> Stored data:
◆ ◆ ◆

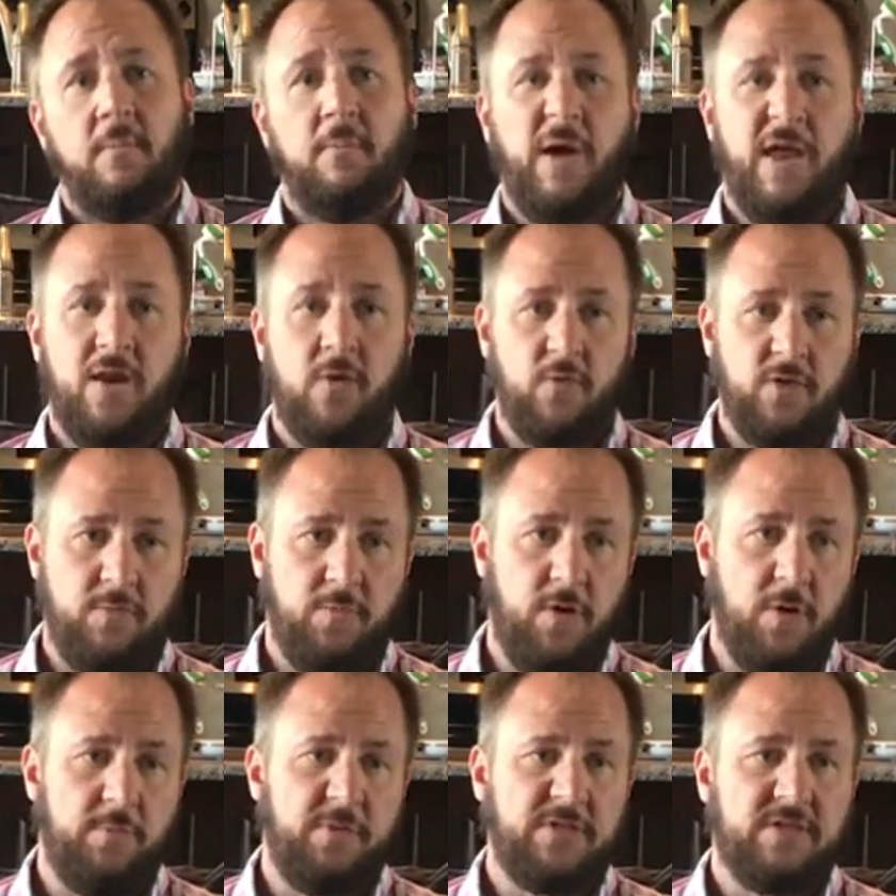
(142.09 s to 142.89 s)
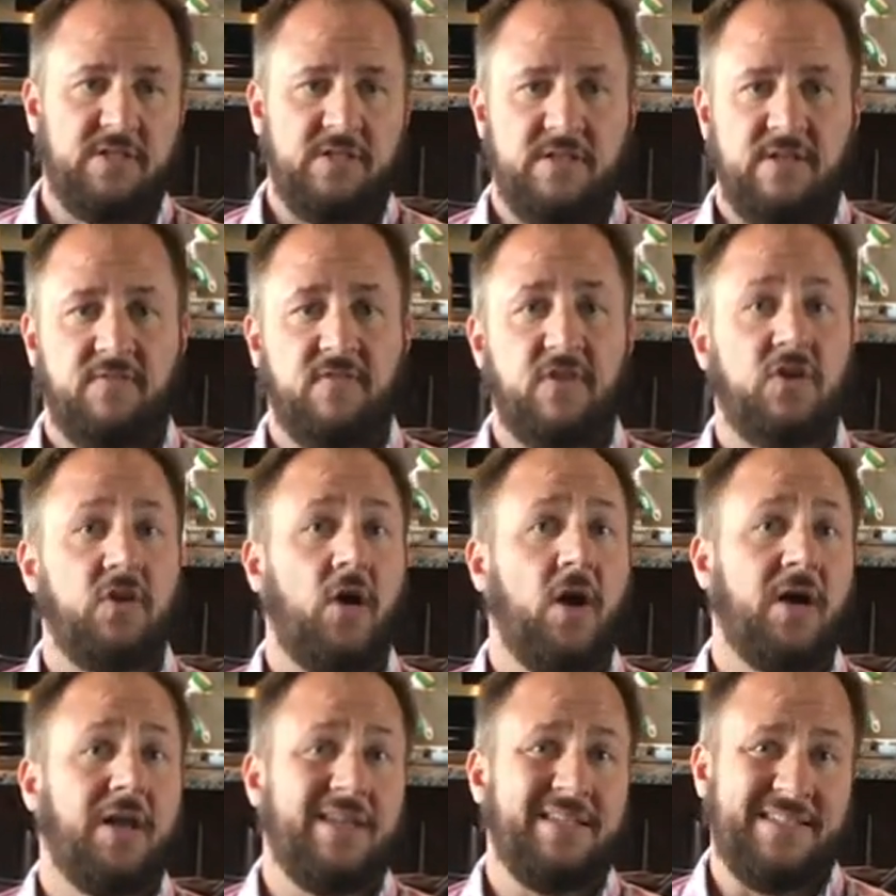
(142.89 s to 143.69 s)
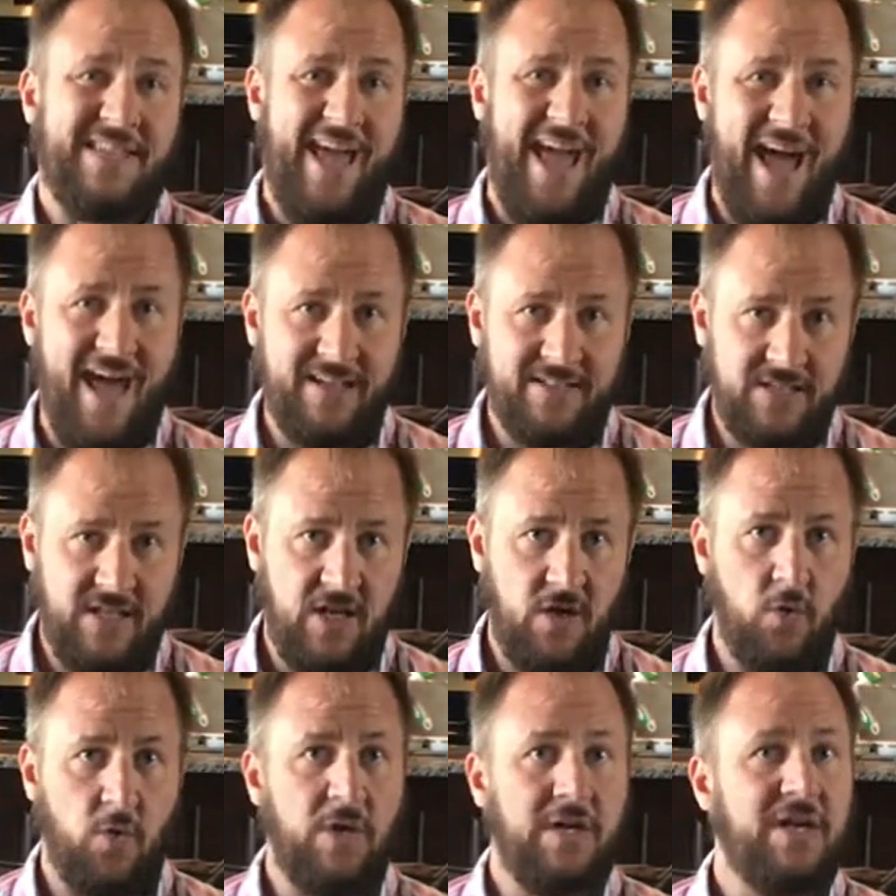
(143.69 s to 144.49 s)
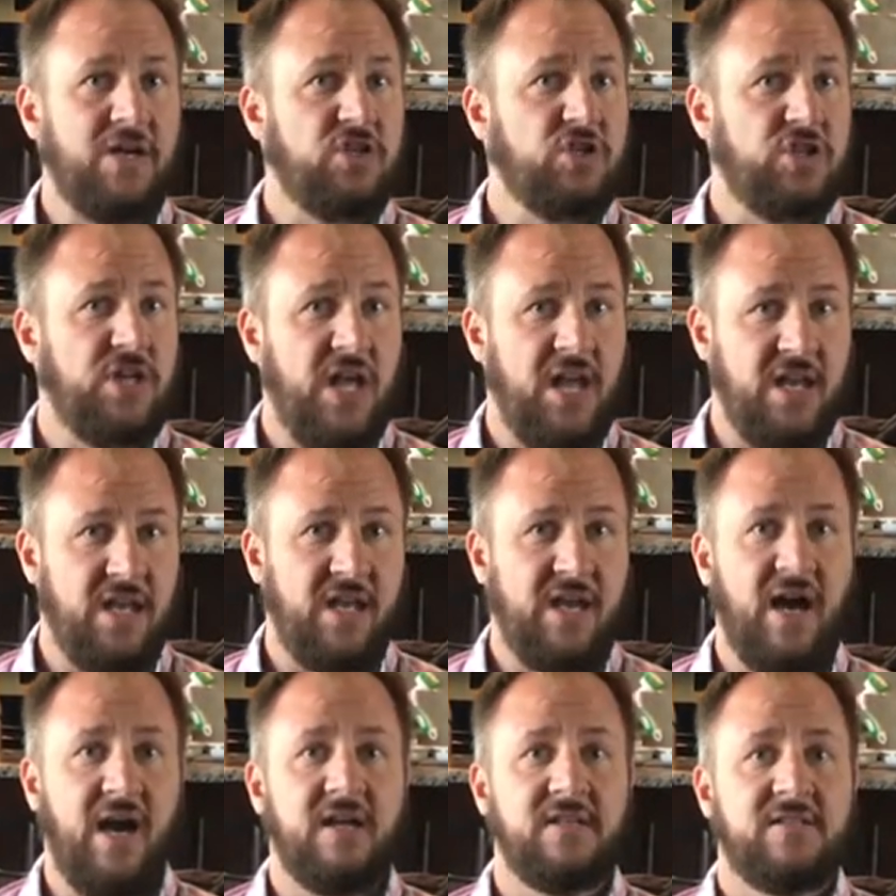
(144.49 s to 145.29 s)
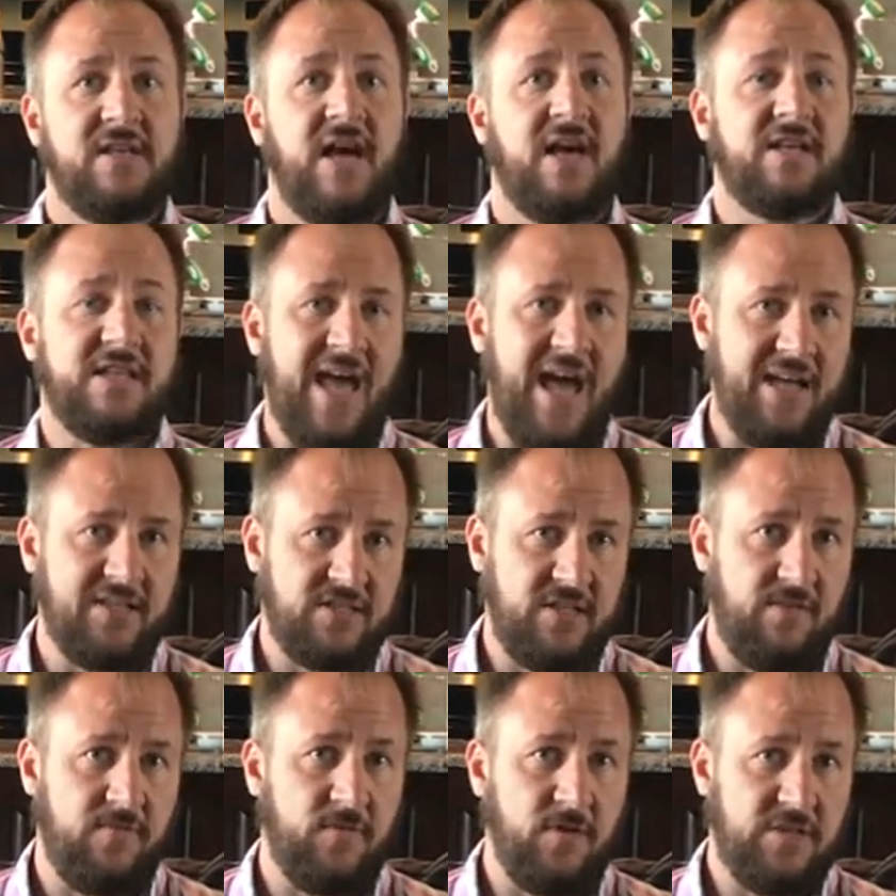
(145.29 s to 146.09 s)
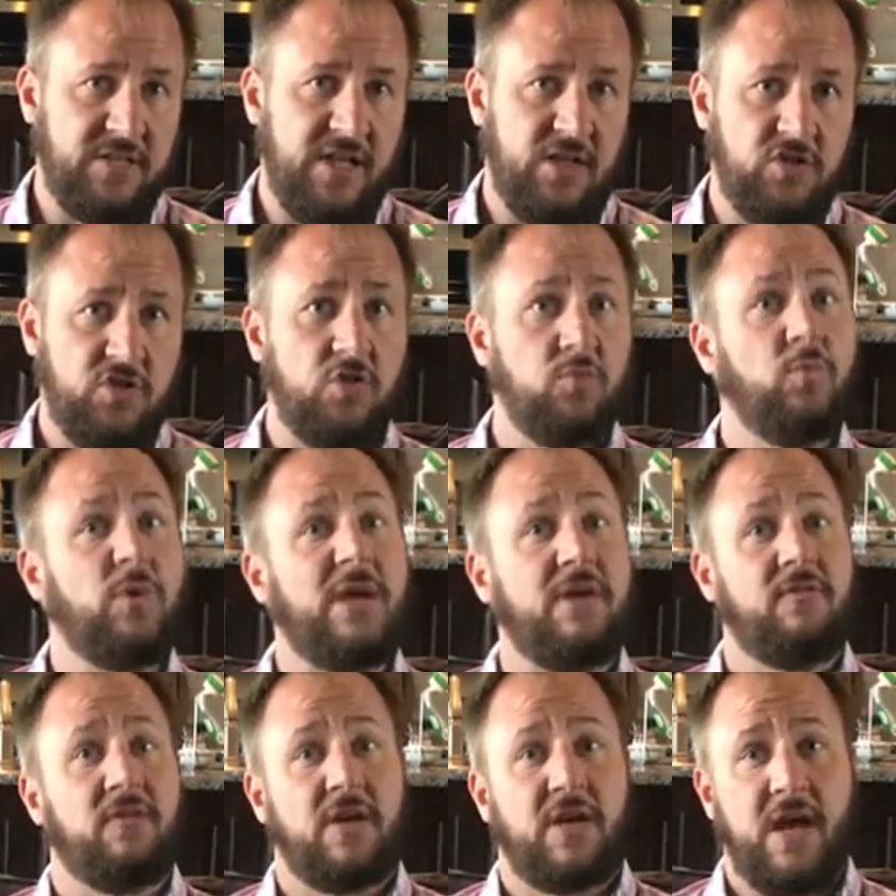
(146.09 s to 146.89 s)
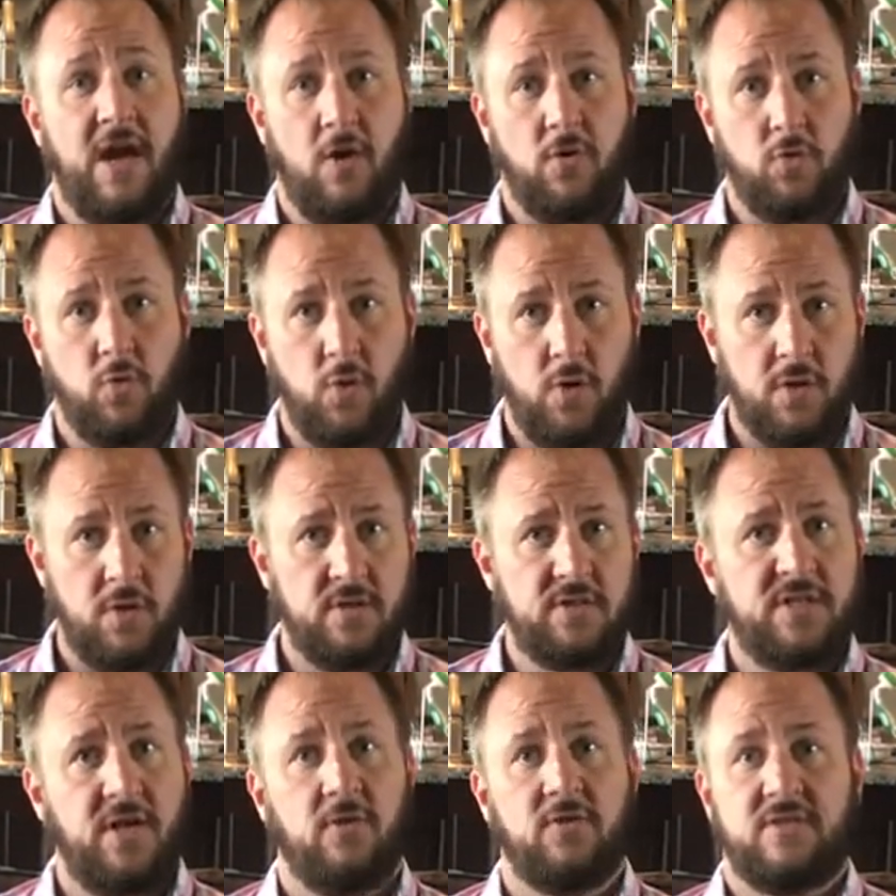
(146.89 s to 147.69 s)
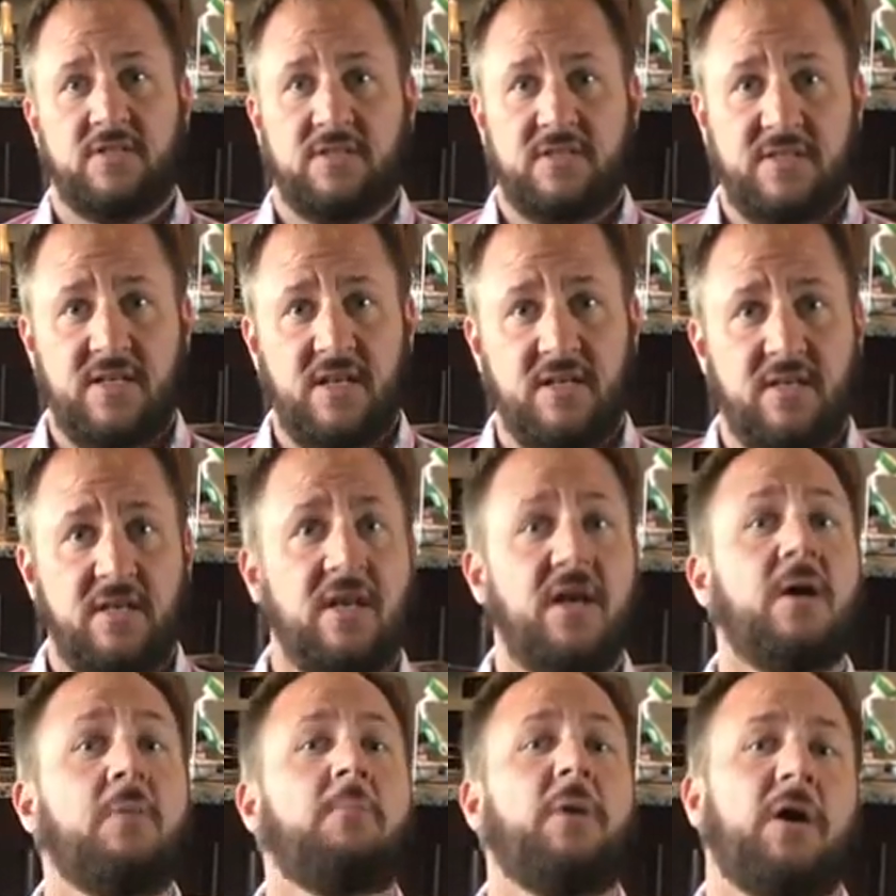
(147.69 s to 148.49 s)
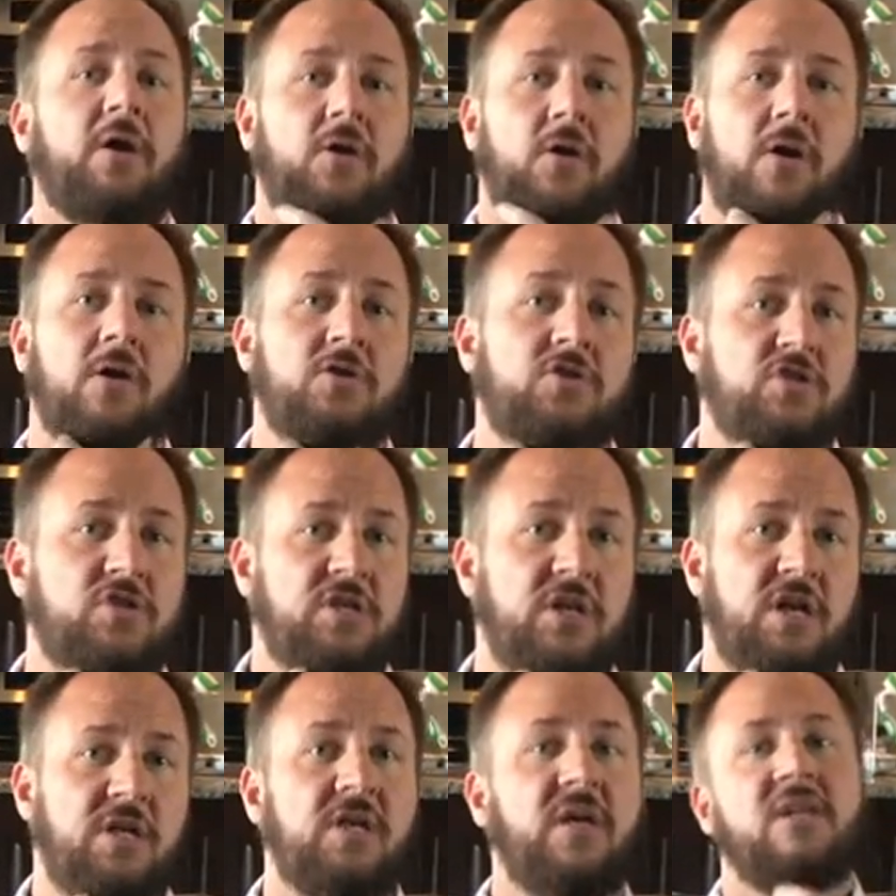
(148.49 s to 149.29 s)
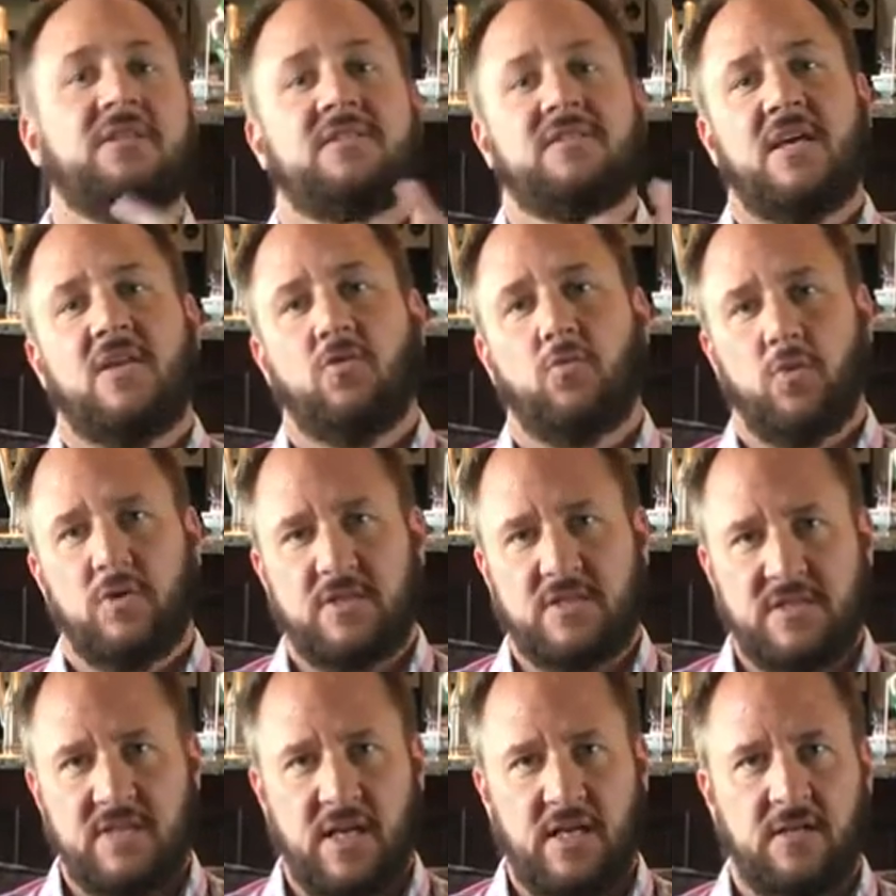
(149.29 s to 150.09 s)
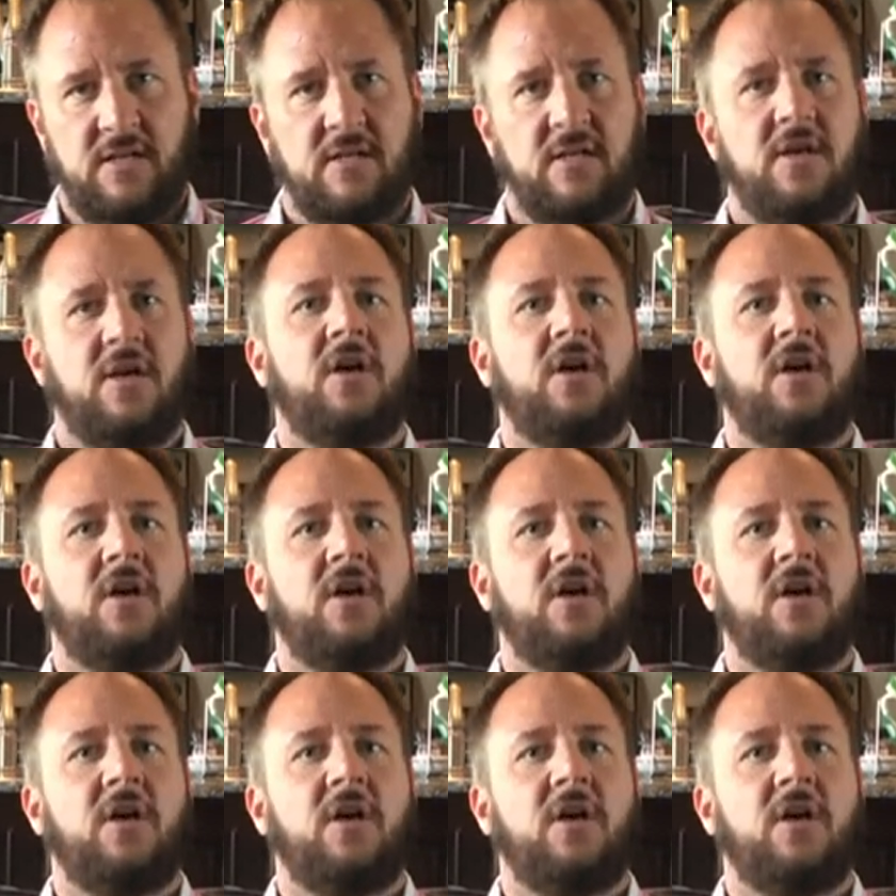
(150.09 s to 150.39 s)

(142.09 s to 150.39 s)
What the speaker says: Petting with a purpose is if the dog is asking or initiating contact, asking for attention, we give it a counter order, tell it to sit, pet it on its chin, and say the word sit.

◆ ◆ ◆

The reply has to reproduce every line above verbatim and contain no pictures.

(142.09 s to 142.89 s)
(142.89 s to 143.69 s)
(143.69 s to 144.49 s)
(144.49 s to 145.29 s)
(145.29 s to 146.09 s)
(146.09 s to 146.89 s)
(146.89 s to 147.69 s)
(147.69 s to 148.49 s)
(148.49 s to 149.29 s)
(149.29 s to 150.09 s)
(150.09 s to 150.39 s)

(142.09 s to 150.39 s)
What the speaker says: Petting with a purpose is if the dog is asking or initiating contact, asking for attention, we give it a counter order, tell it to sit, pet it on its chin, and say the word sit.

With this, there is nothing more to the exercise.